While studying at CMU-Q, co-founders Haris Aghadi and Abdulla Al Khenji developed a one-stop online platform for users to search for doctors, submit and view recommendations, and book appointments.

Now, each month, up to 100,000 people use Meddy, which is also QSTP-based and whose network now holds information on more than 4,000 doctors in Qatar and the United Arab Emirates. Its latest move is into clinic management software and using tech to improve the patient experience.

“We aim to keep capturing a bigger part of the health care value chain, streamlining everything through technology,” says Aghadi, who sees an entrepreneurial sea change emerging within Qatar.

Meddy – a doctor-finding platform created by QF students – is among Qatar’s latest startup successes.

 
“Qatar is doing a great job in setting up incubators, free zones, and co-working spaces, making it easier to get startups off the ground,” he said. “This is encouraging a lot of graduates and young people to consider entrepreneurship or joining early-stage startups as a serious career option, instead of going into oil and gas, or banking. This is having an impact on the country’s job creation and economic diversification.”

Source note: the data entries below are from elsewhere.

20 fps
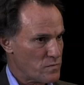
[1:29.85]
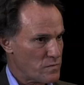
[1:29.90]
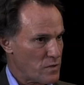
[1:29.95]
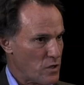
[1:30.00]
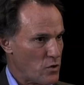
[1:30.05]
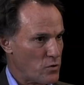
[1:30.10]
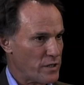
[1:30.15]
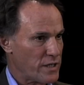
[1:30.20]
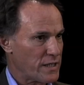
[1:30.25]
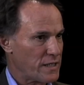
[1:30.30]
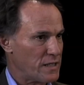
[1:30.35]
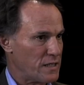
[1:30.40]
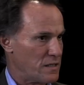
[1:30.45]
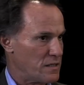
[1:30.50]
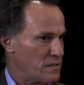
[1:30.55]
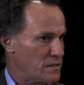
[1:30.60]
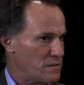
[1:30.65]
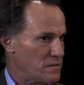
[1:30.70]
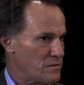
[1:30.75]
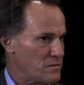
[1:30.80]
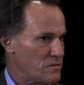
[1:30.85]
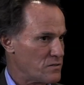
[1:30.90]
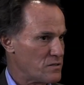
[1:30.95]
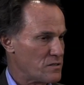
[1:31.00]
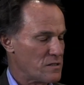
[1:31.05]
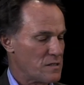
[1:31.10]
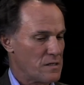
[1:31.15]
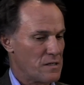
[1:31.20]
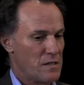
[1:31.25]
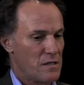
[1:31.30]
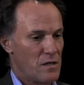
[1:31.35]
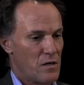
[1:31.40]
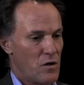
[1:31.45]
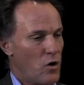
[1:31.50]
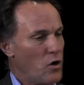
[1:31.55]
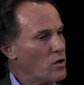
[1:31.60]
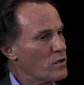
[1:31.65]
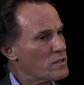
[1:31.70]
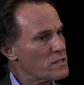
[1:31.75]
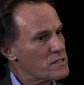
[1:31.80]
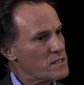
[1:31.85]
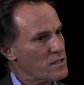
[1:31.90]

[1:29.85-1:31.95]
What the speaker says: owning guns, all this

For Qatar, that matters more than any Silicon Valley comparison. But as Al-Abdulla says: “What we want to achieve, regionally, is similar to what Silicon Valley achieved, which is why we have an innovation community where every tech company and tech entrepreneur can find their place.

“We can create and leverage our IP, generating new products, impact, and economic value, and people from around the world want to work with us. Our goal is to be a regional driving force for innovation – an innovation destination. And we’re open to everyone to help us realize that goal.”